Whether any party to the proceedings is in receipt of assistance by way of legal aid

  1. Neither party is in receipt of legal aid.

The conduct of the parties to the proceedings in relation to the proceedings including, without limiting the generality of the foregoing, the conduct of the parties in relation to pleadings, particulars, discovery, inspection, directions to answer questions, admissions of facts, production of documents and similar matters

  1. The applicant’s submissions largely focus on the respondent’s conduct throughout the proceedings, particularly with respect to disclosure.

  2. The applicant submits that the respondent failed to disclose where he had dissipated approximately $143,000.00 of his superannuation from his self-managed superannuation fund. She further submits that the respondent also failed to advise where his employer was paying his superannuation and refused to provide taxation returns. Reference is made to paragraph 92 of my reasons where it is mentioned that the respondent did not produce tax returns from the superannuation fund for 2018. This is not the only instance of non-disclosure.
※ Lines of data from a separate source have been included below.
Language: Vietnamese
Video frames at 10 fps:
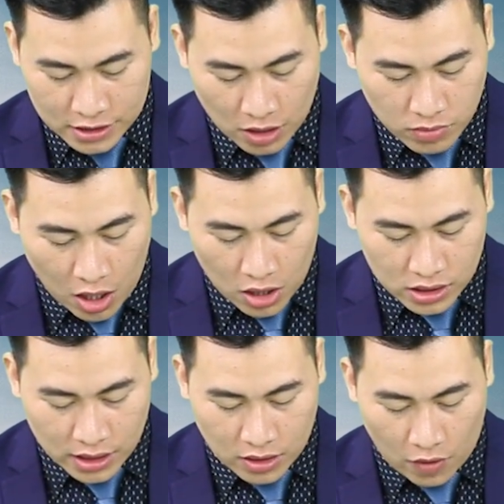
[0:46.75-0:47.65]
Trong đó
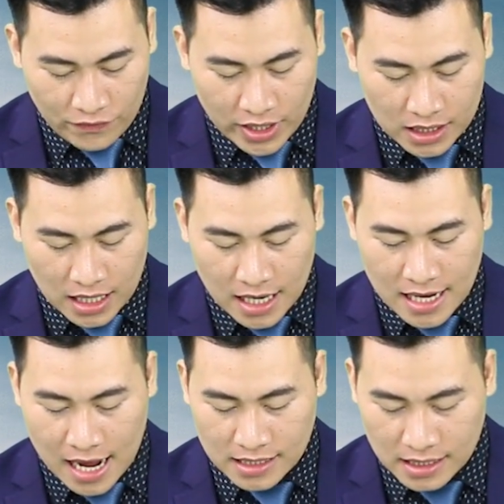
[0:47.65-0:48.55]
thì có việc là
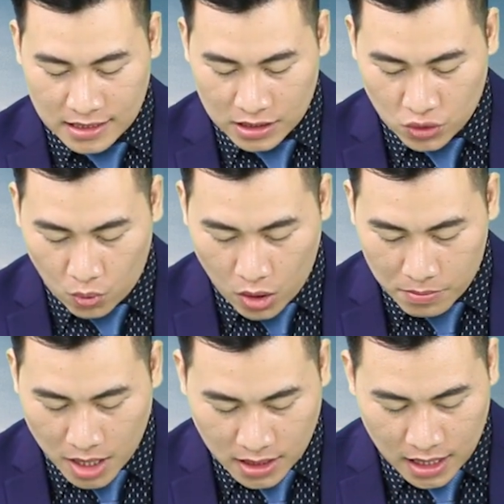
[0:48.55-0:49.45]
Ngân hàng Nhân dân Trung
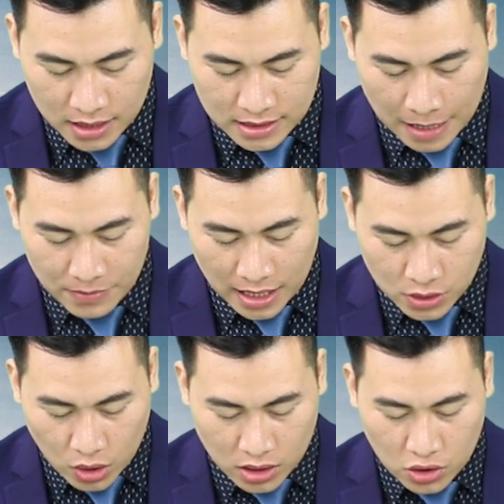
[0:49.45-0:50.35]
Quốc bất ngờ giảm lãi
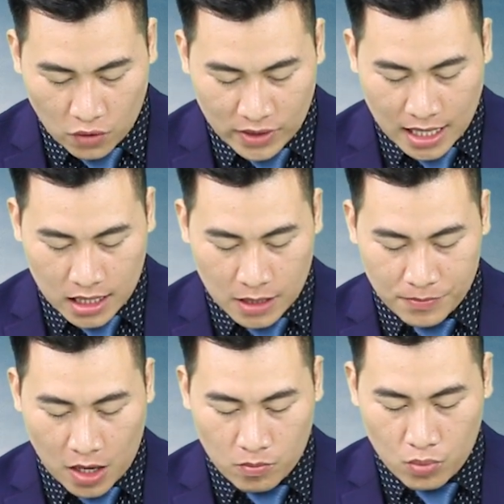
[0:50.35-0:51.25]
suất đối với các
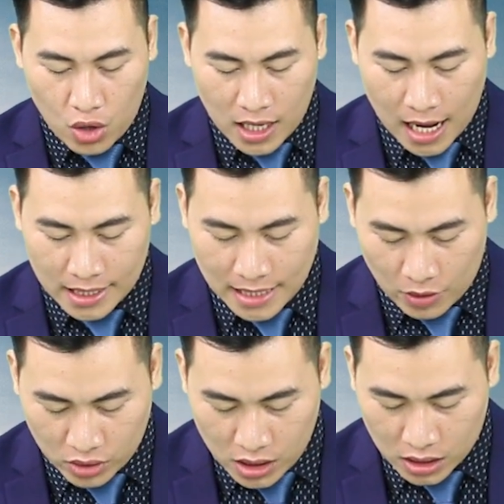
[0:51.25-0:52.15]
hợp đồng mua lại
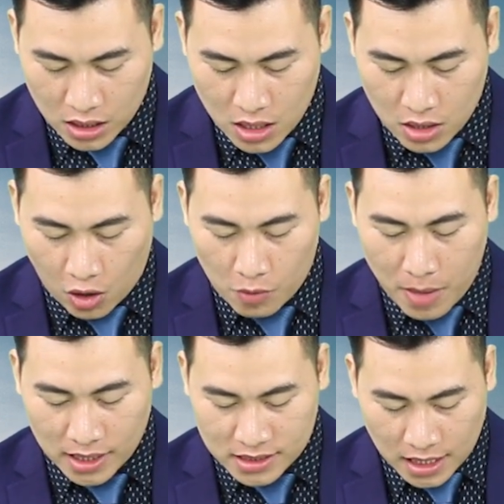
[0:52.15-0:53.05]
đảo ngược có
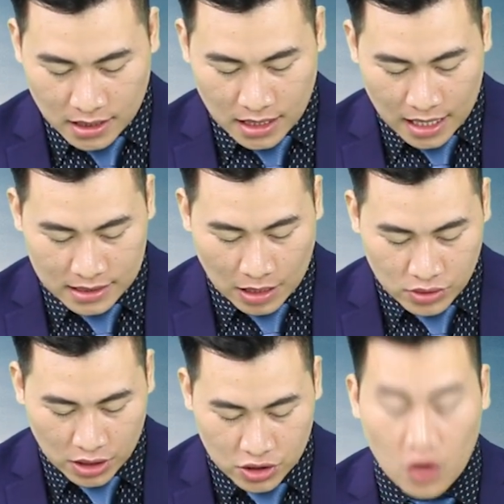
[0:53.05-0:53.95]
bản chất là giao
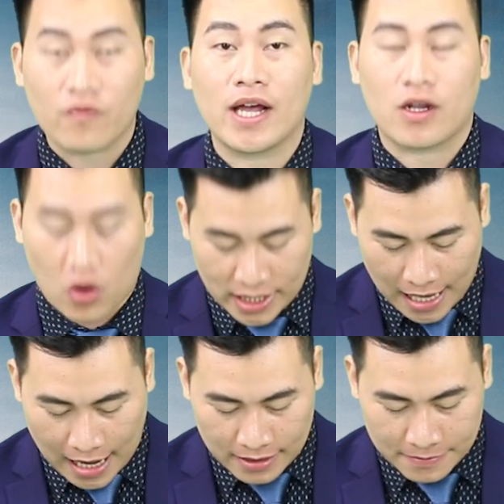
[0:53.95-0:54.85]
dịch cho vay có kỳ
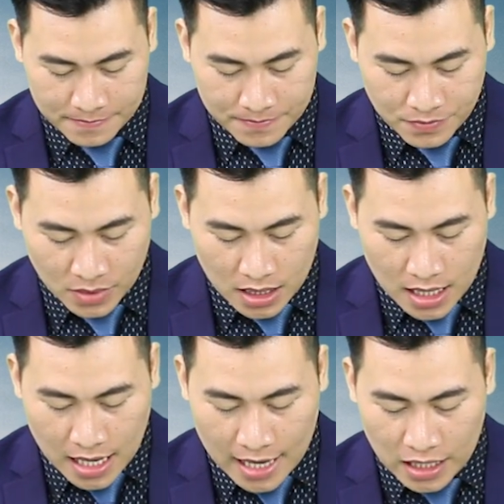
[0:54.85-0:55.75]
hạn.
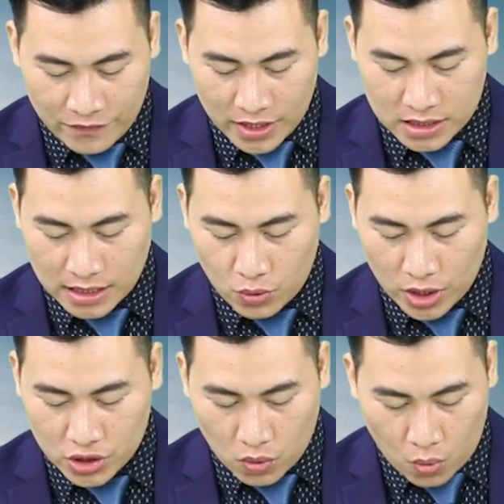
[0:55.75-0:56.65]
Hay là việc chính
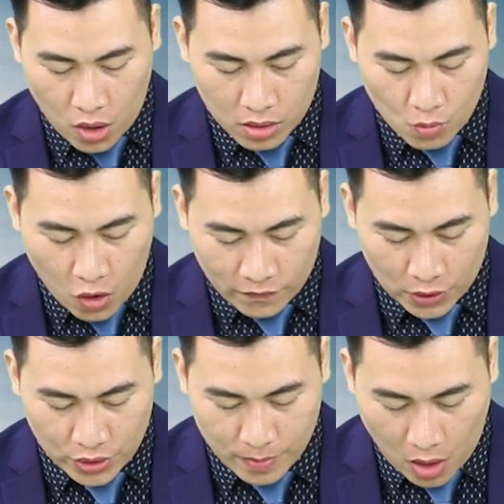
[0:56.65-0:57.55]
quyền Trung Quốc buộc
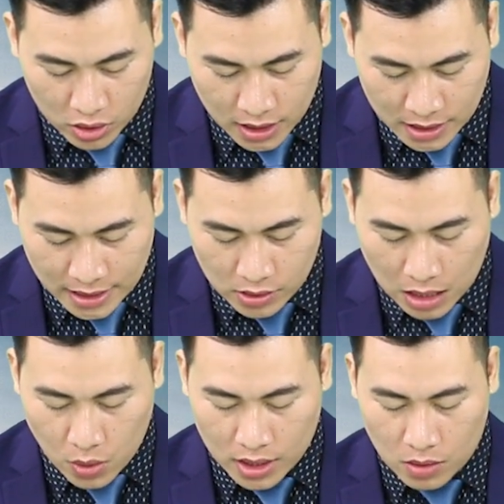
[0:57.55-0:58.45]
phải hủy bỏ rất nhiều
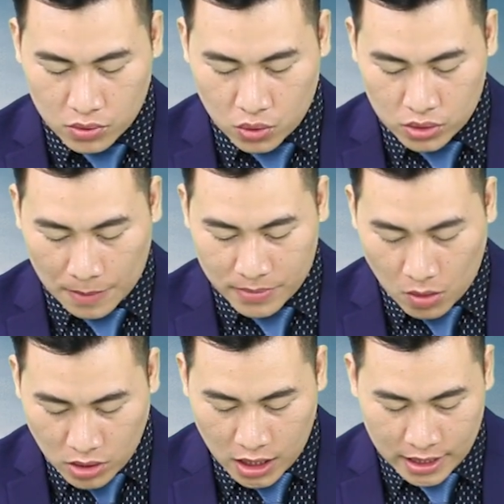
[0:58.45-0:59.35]
các hoạt động tụ tập
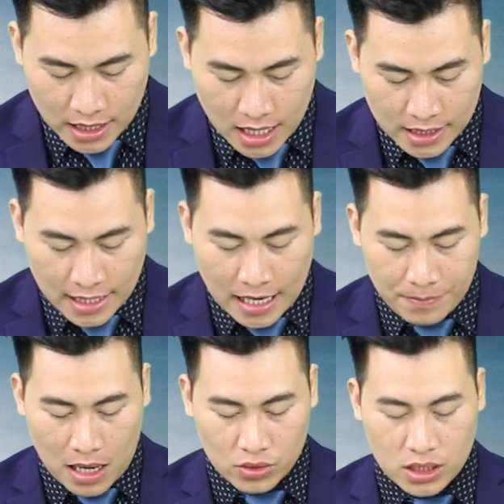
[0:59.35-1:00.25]
đông người để
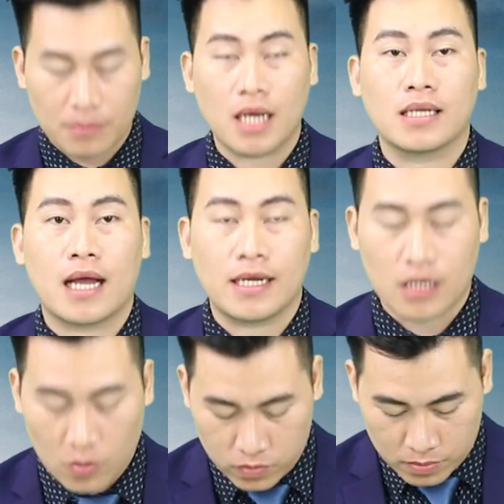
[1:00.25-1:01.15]
đảm bảo dịch bệnh này
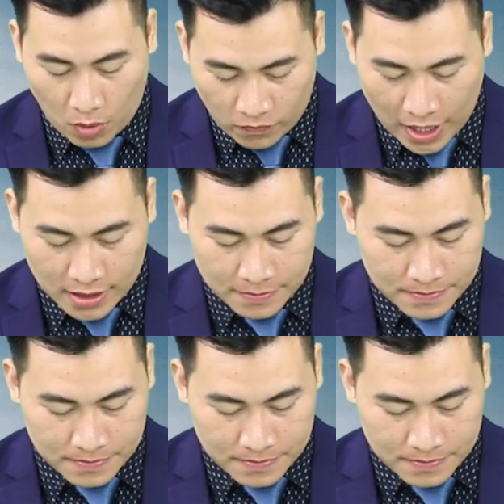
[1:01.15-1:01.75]
không bùng phát.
  3. The applicant submits that due to complete lack of disclosure she had to issue a subpoena to the respondent’s employer to ascertain where his superannuation was being paid. She issued a subpoena in relation to the dissipation of funds in the respondent’s self-managed superannuation fund and subsequently issued another to attempt to trace the application of such funds through the Commonwealth Bank of Australia. Further reference is made in her submissions to the significant expenditure of funds in issuing the subpoena for the non-disclosed discoverable documents. The applicant also submits that further costs accrued from issuing a subpoena to Victoria Police to obtain information regarding the unauthorised withdrawal of $4,000.00 from her bank account. The respondent was found guilty of such conduct as referred to at paragraph 35 of my primary judgment.

  4. The applicant submits that the subpoena she issued to Westpac was complicated by the fact that the bank could not locate who had drawn funds from the Business Westpac business account. Following a complaint to the Financial Ombudsman regarding lack of provision of information from Westpac, the applicant annexes a letter dated 13 June 2019 to her submissions (marked annexure A). With respect to the respondent’s cash withdrawals, this information was not available at the trial. I cannot take into account the context of that letter after delivering my primary reasons. This course of conduct prompted by the respondent’s wastage of funds has “significantly increased her legal costs”. The applicant refers to paragraph 87 of my reasons where I find “on the balance of probabilities that the husband has wasted significant finds that he has failed to account for”.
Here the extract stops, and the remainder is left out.